Even the smallest amounts of light during nighttime hours can result in the suppression of melatonin, the hormone that induces sleep. If melatonin isn't produced on schedule, the brain doesn't know it's time to get sleepy, and insomnia can result.

Eye masks provide a solution to this problem of intrusive light. Studies show that eye masks (often deployed along with earplugs to block out intrusive sound) result in longer periods of restful REM sleep and elevation of melatonin levels. People who use eye masks at night experience better sleep even when exposed to simulated light.

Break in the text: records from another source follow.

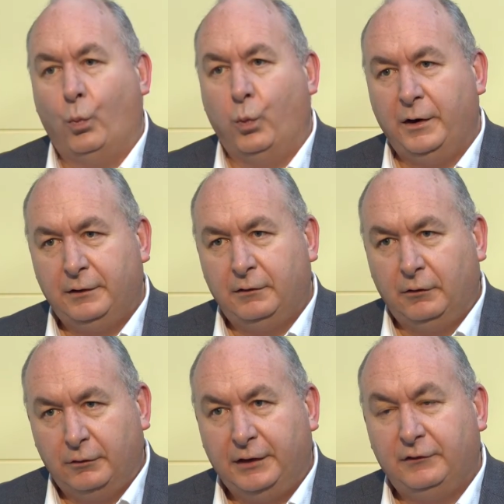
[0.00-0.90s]
When
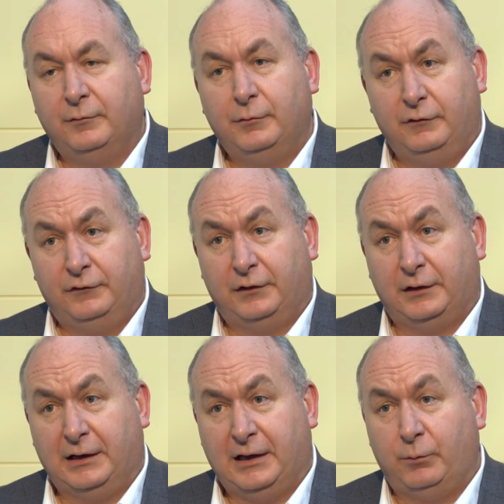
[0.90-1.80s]
looking to move to the
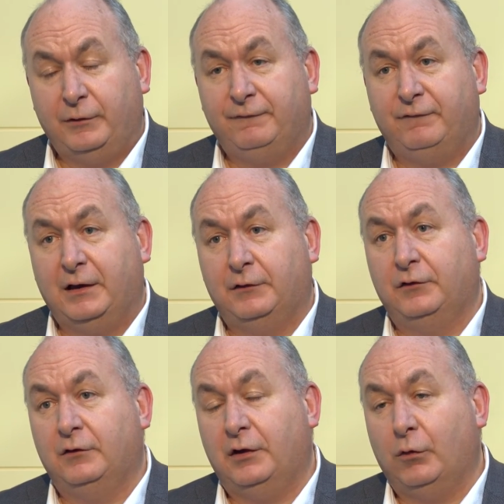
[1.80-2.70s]
cloud, we found
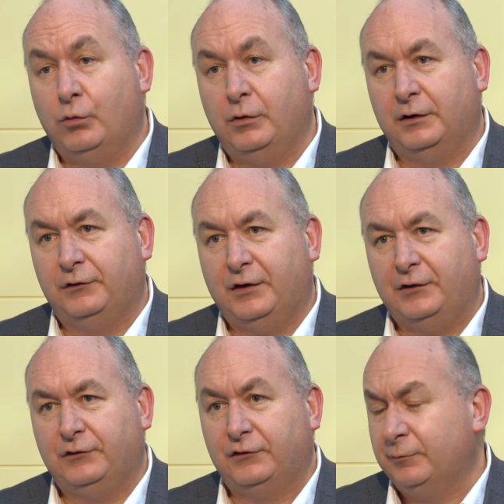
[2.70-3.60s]
that
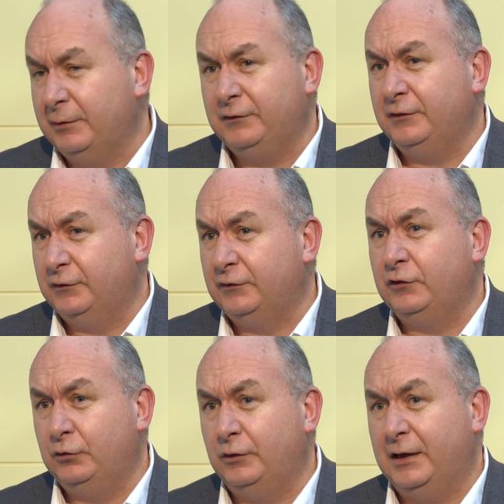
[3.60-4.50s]
organisations split into
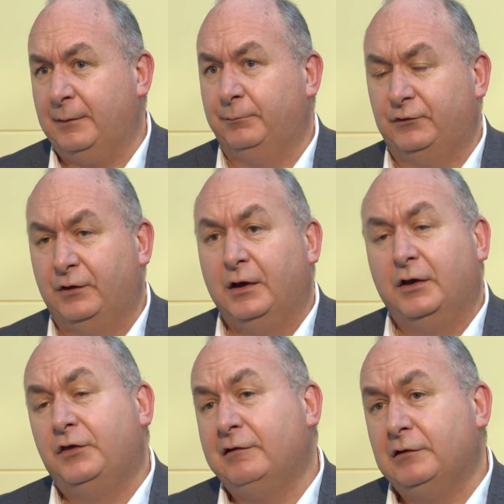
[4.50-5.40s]
two camps.
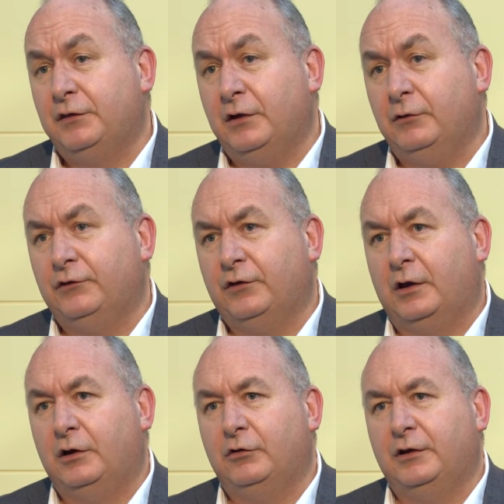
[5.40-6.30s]
There are those that
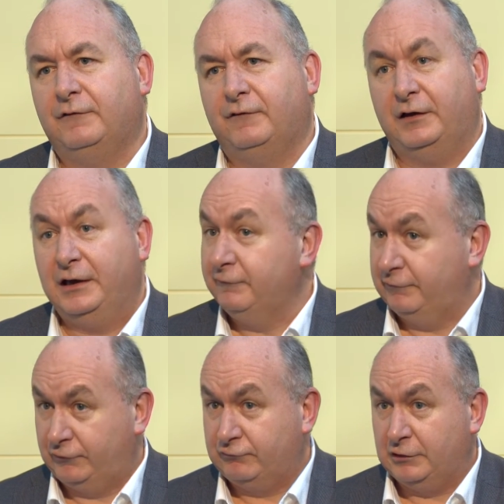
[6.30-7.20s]
are looking for
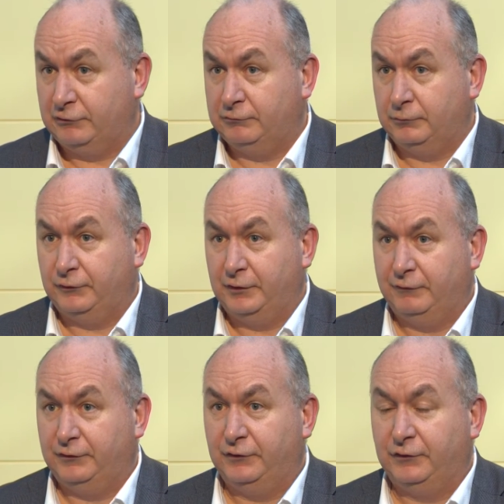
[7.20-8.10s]
infrastructural
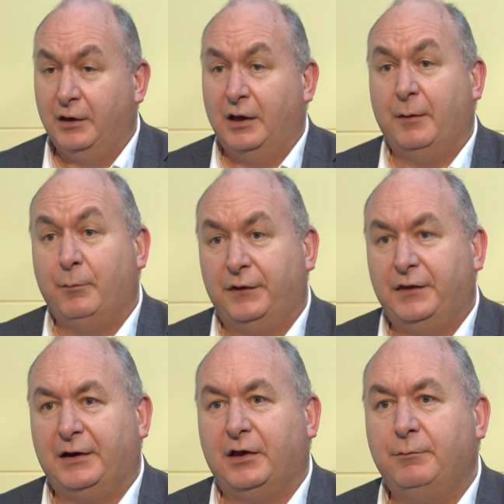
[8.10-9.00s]
services, and by
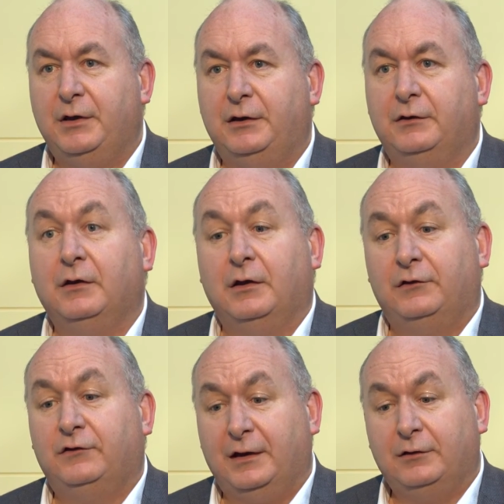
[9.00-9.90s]
that I mean
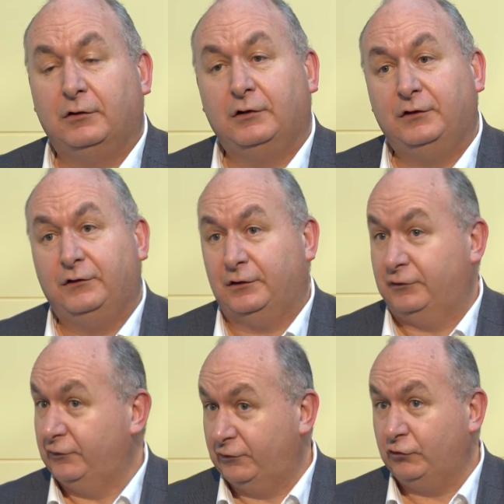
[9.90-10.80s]
technology such
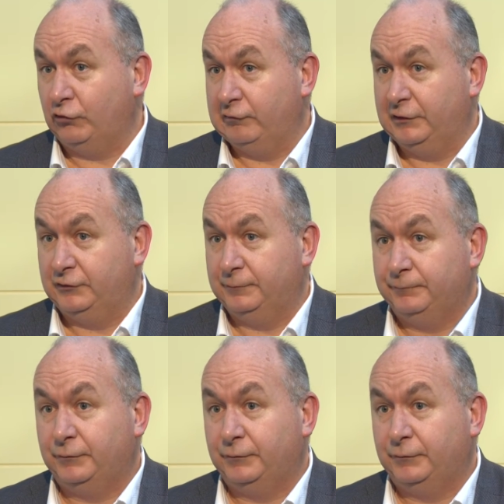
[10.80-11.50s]
as storage,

The Benefits of Wearing Eye Masks When Sleeping

Eye masks are proven to help sleep by encouraging the production of melatonin, and they have other real benefits. Take a look at some of the pluses of wearing an eye mask to sleep:

  • Eye masks are safe and nonaddictive. Many people turn to sleeping pills, both prescription and over-the-counter, to get some sleep. However, most pharmaceutical sleep inducers are either habit-forming or have significant side effects associated with them. The same is true for alcohol used as a sleeping aid — with the additional negative that alcohol actually disrupts the normal sleep cycle. In contrast, sleep masks are nonchemical, not risky and can be as effective as pharmaceutical approaches to lack of sleep.
  • Eye masks protect the skin around your eyes. Those odd wrinkles that form around your eyes from the scrunched-up pillowcase you slept on can actually develop into real wrinkles over time. The pressure of sleeping on your side can lead you to develop crow's feet. If you wear a sleep mask, that delicate skin is protected from the collagen breakdown that occurs over time during sleep.
  • Eye masks are inexpensive. If you want to create a completely dark environment for sleeping every night, sleep masks aren't your only option. You can also remove all light sources from your room (including your phone charger), and you can drape your windows with heavy blackout curtains that keep out all outside light. Those curtains, though, can be expensive, especially when compared to the minor cost of a sleep mask.

Types of Eye Masks

Sleep masks come in varying sizes, shapes and materials. That makes it easy for you to find a covering that feels comfortable all night long. Choose one of these types of masks to help you get the sleep you need and deserve.

Silk Masks

Treat the skin around your eyes with a sleep mask made of silk. The soft, smooth fibers help lessen friction around the eye, allowing you to minimize the effects of aging — and they feel wonderful, too. Silk masks are also a great choice for hot sleepers since they stay cool and breathable.

Contoured Masks

Masks that are contoured to fit around your eye area avoid adding any pressure to the bridge of your nose or pressing down on your eyelashes. The contoured design also does a great job of keeping light from sneaking around the edges.

Travel Masks

These eye masks are typically paired with neck pillows for air travel. They may come in various textures and fabrics, all aimed at helping you arrive at your destination well-rested.

Quilted Cotton Masks

Quilting cotton makes the sleep mask extra-soft without losing any of the fabric's notable breathability. This type of mask is also machine-washable for easy, regular care, and it feels like you're wearing a pillow on your eyes.

Extra-Large Masks

Side sleepers often find that very large masks provide the complete blacking out of light they require because they don't slide away as they come into contact with the pillow. Look for masks with adjustable straps and soft material that feels great against the skin.

Weighted Masks

The calming effects of a weighted blanket are also available on a smaller scale with weighted eye masks. These masks, which are often made of warm fleece material, are filled with about half a pound of beads that apply a perfect level of pressure to your face to help you relax and drift off to sleep quickly.